ACEP has been using our wide-ranging influence like this for years to work tirelessly with any stakeholder who has a role in boarding solutions to protect you and your patients. As the boarding crisis has escalated in the past few years, a variety of public and often less-than-public efforts have been made by ACEP leaders to solve the problems you face every day in the ED. These meetings, conversations, emails, and exchanges that are constantly happening with federal and state decision-makers to improve the specialty.
Collaborating with Other Stakeholders
Recently, ACEP’s Emergency Medicine Section Council to the American Medical Association (AMA) introduced a resolution, “Improvements to Patient Flow in the U.S. Healthcare System,” for consideration at the AMA House of Delegates 2024 Annual Meeting, June 8 – 12 in Chicago.
This resolution, if passed by the House of Delegates, directs the AMA to work with relevant stakeholders and propose recommendations to appropriate entities to improve patient flow and access to care throughout multiple environments in the U.S. health care system.
In September 2023, ACEP organized and hosted the first National Stakeholder Summit on Boarding to analyze the causes of boarding, discuss barriers to overcoming these causes, and identify priority areas to pursue in creating system-wide solutions.

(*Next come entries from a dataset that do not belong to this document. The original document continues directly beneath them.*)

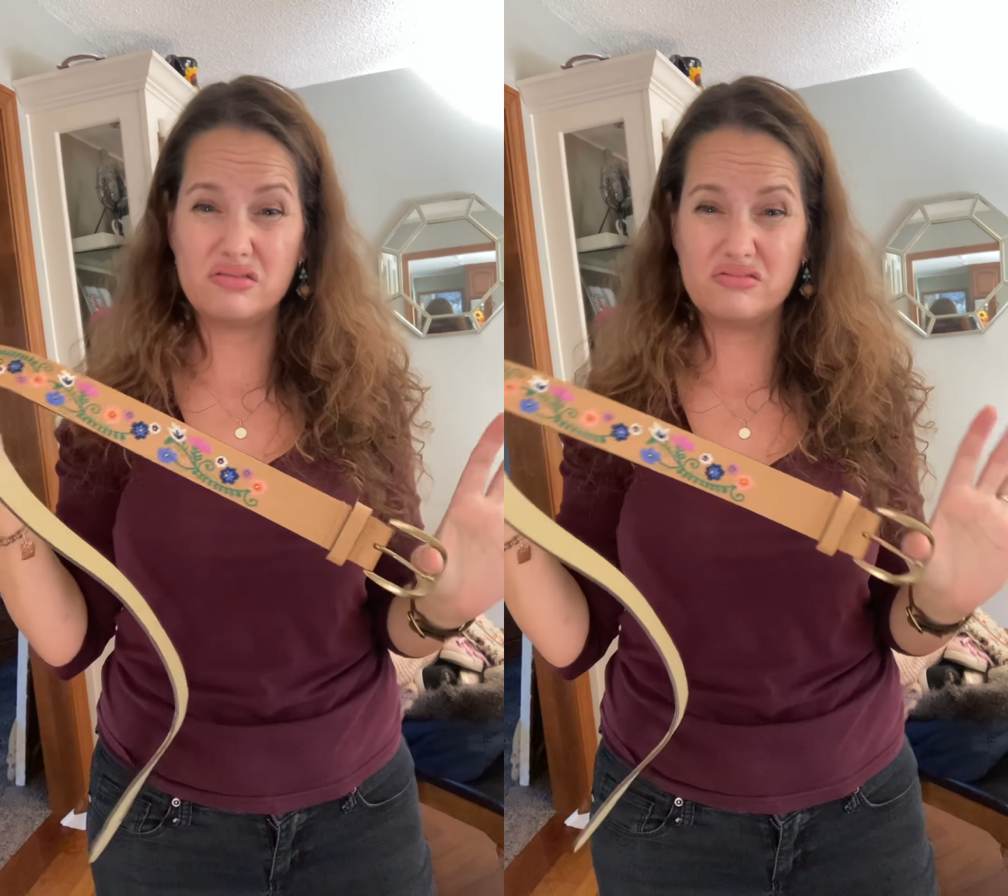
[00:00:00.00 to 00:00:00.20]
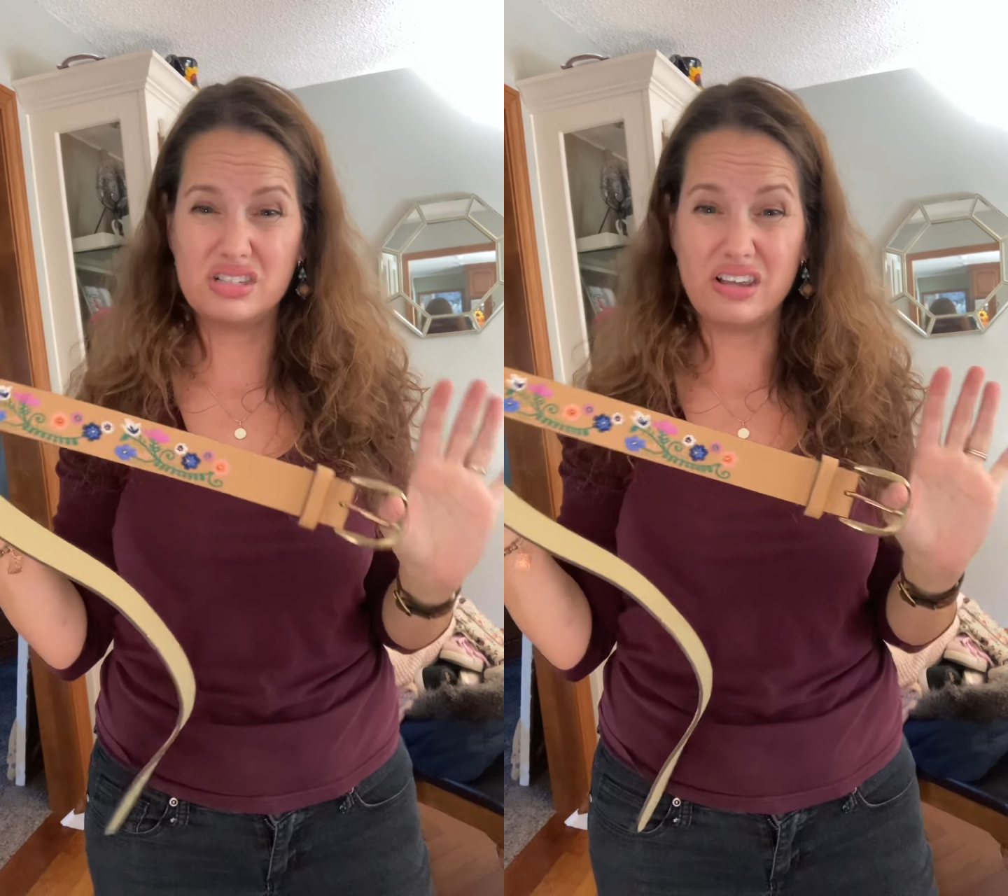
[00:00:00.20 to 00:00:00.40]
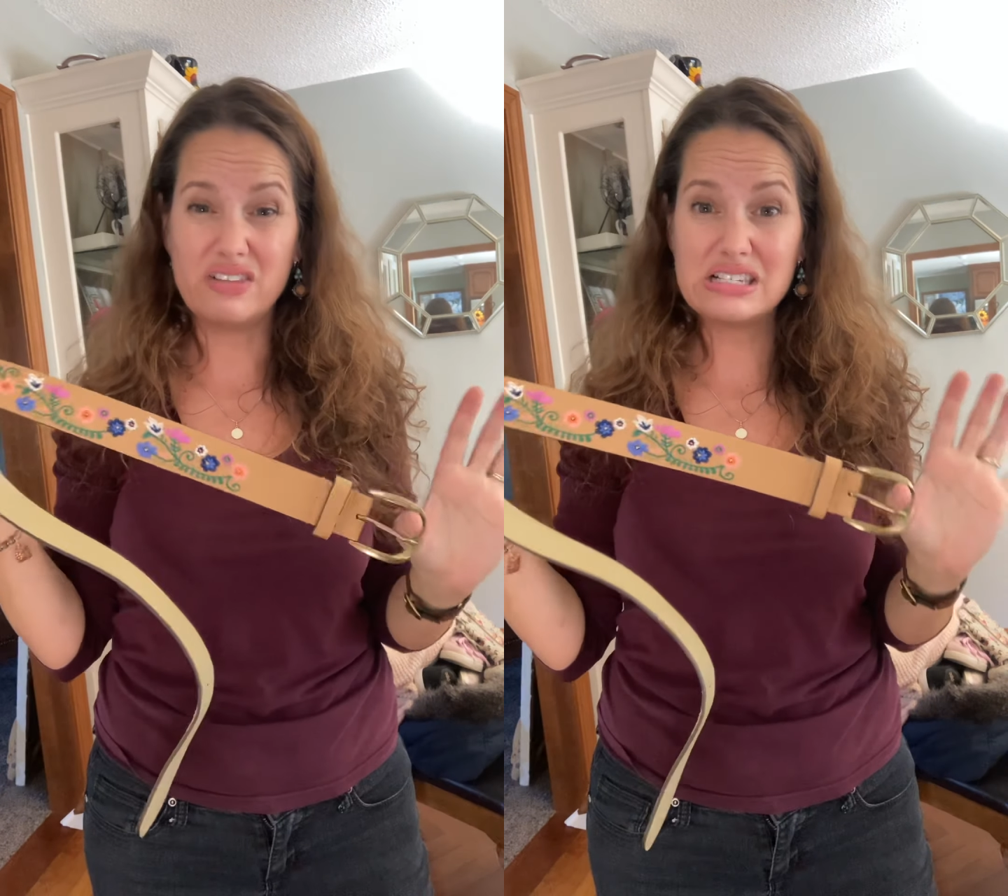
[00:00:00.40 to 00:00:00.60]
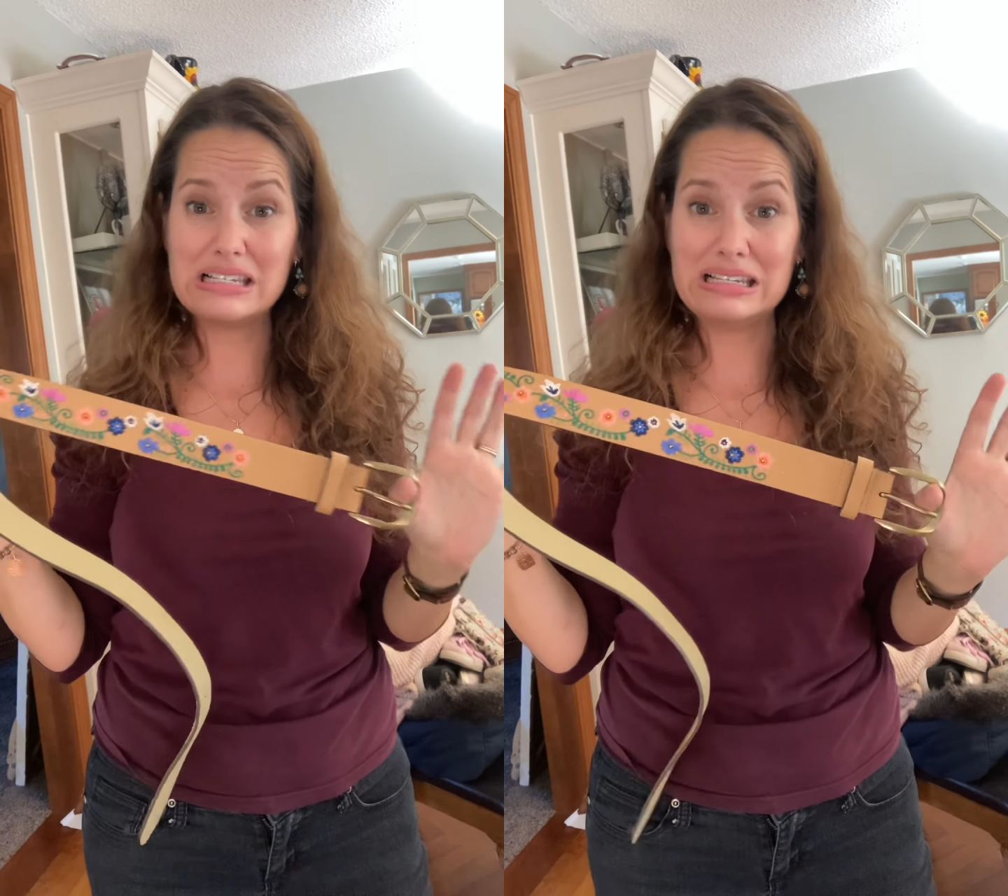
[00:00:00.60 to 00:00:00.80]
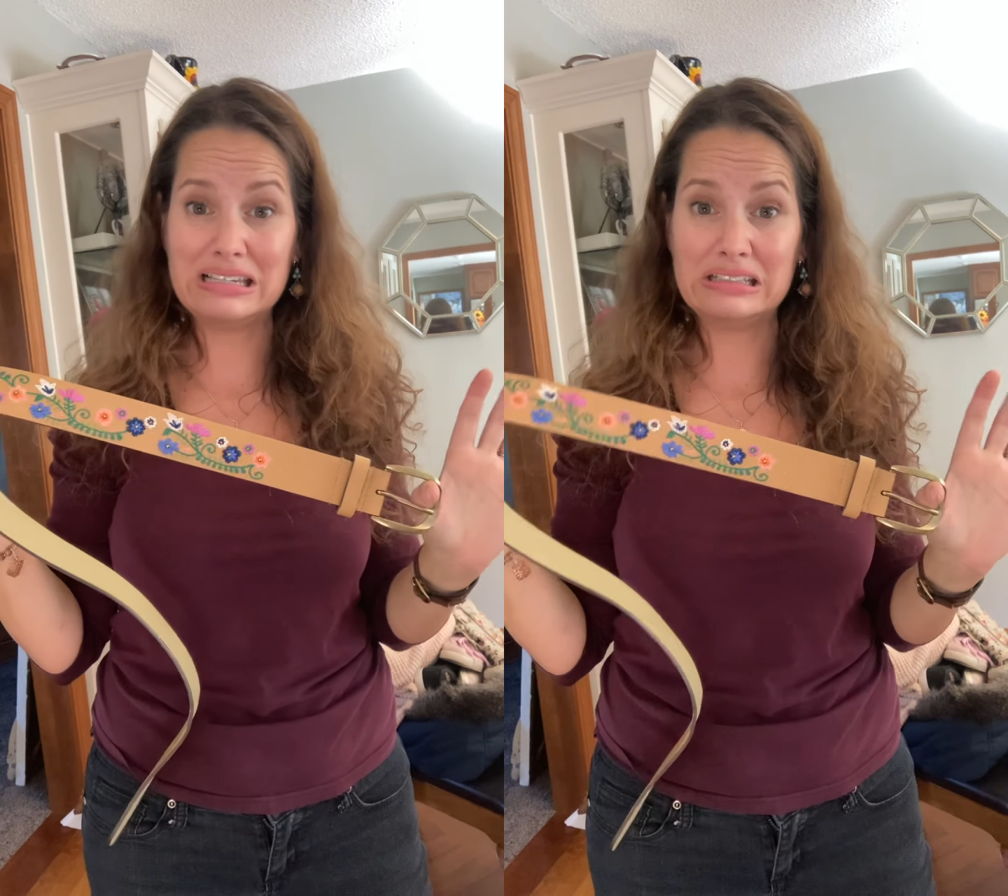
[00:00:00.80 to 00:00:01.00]

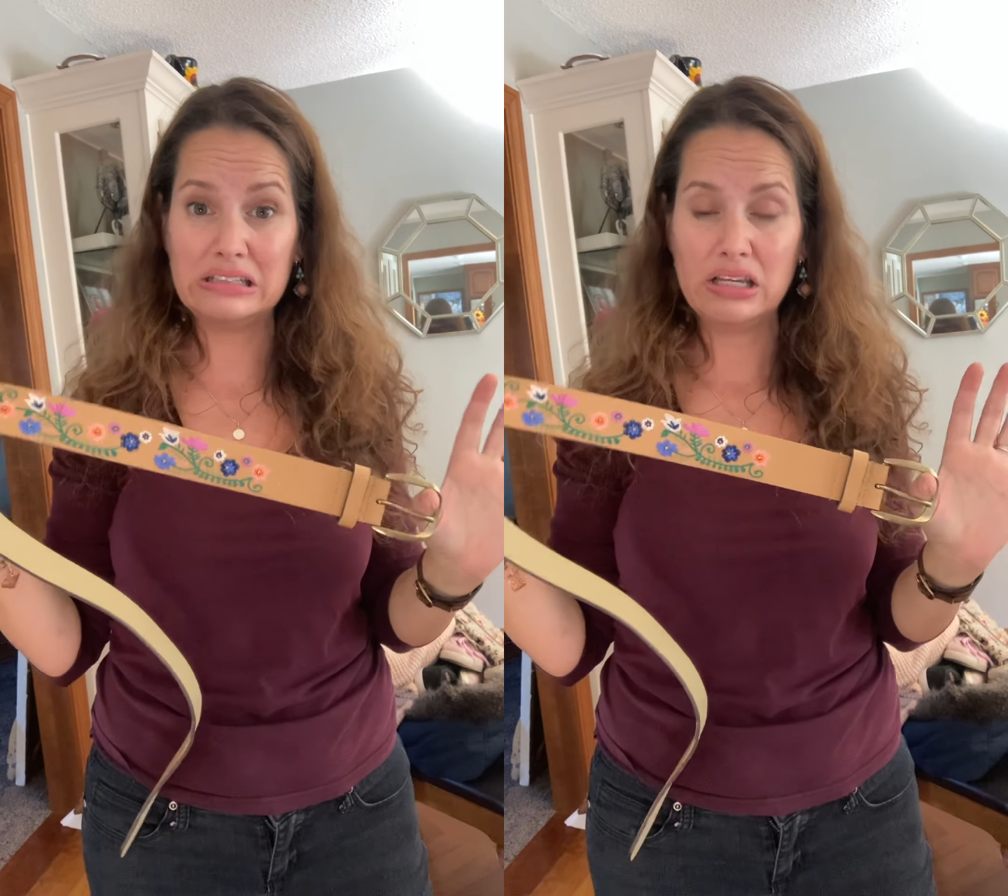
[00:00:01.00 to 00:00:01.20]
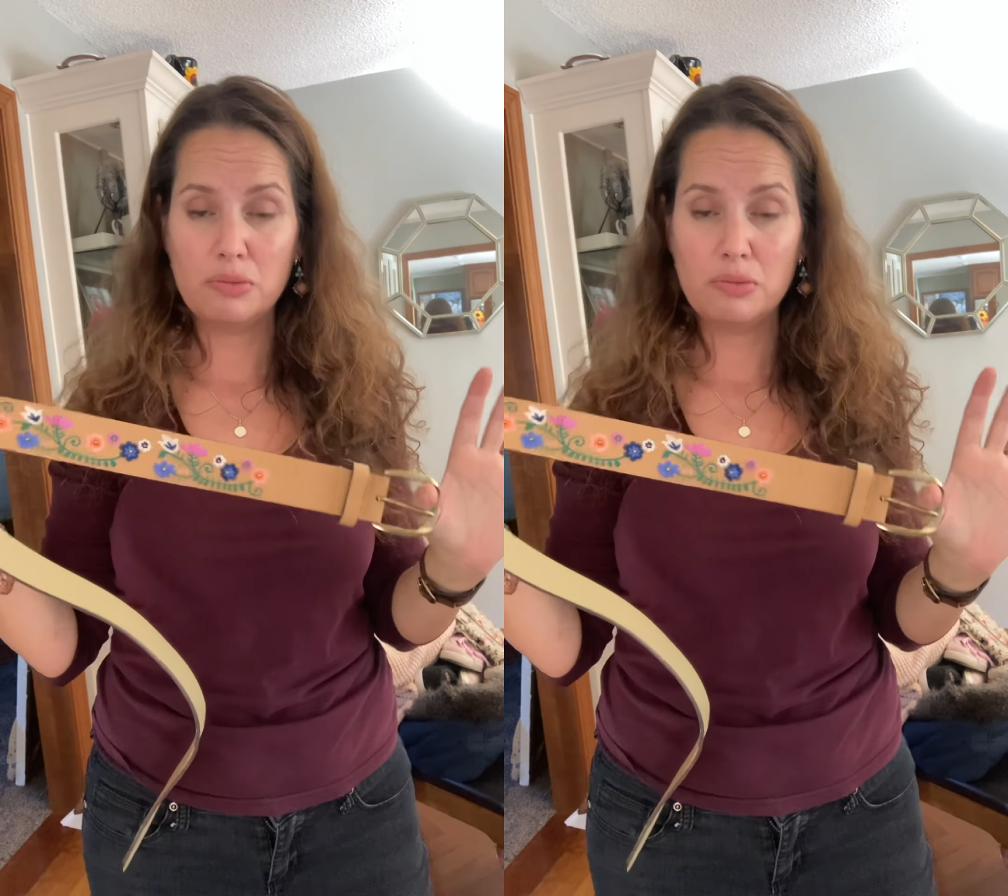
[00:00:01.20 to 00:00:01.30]
17.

ACEP prioritized attendance of hospital groups at this boarding summit so they could hear firsthand the impact that boarding is having on patients, physicians, and other health care workers, and also answer to this growing crisis. Certain possible solutions could have unintended consequences, and it’s important that all stakeholders talk through the challenges.
More nurses in inpatient units, for example, can help alleviate ED boarding; however, experience has shown that mandated ratios, especially with current nursing shortages, could exacerbate the problem: if there are too many patients and not enough nurses for the inpatient unit, patients are left boarding in the ED so the inpatient area stays in legal compliance.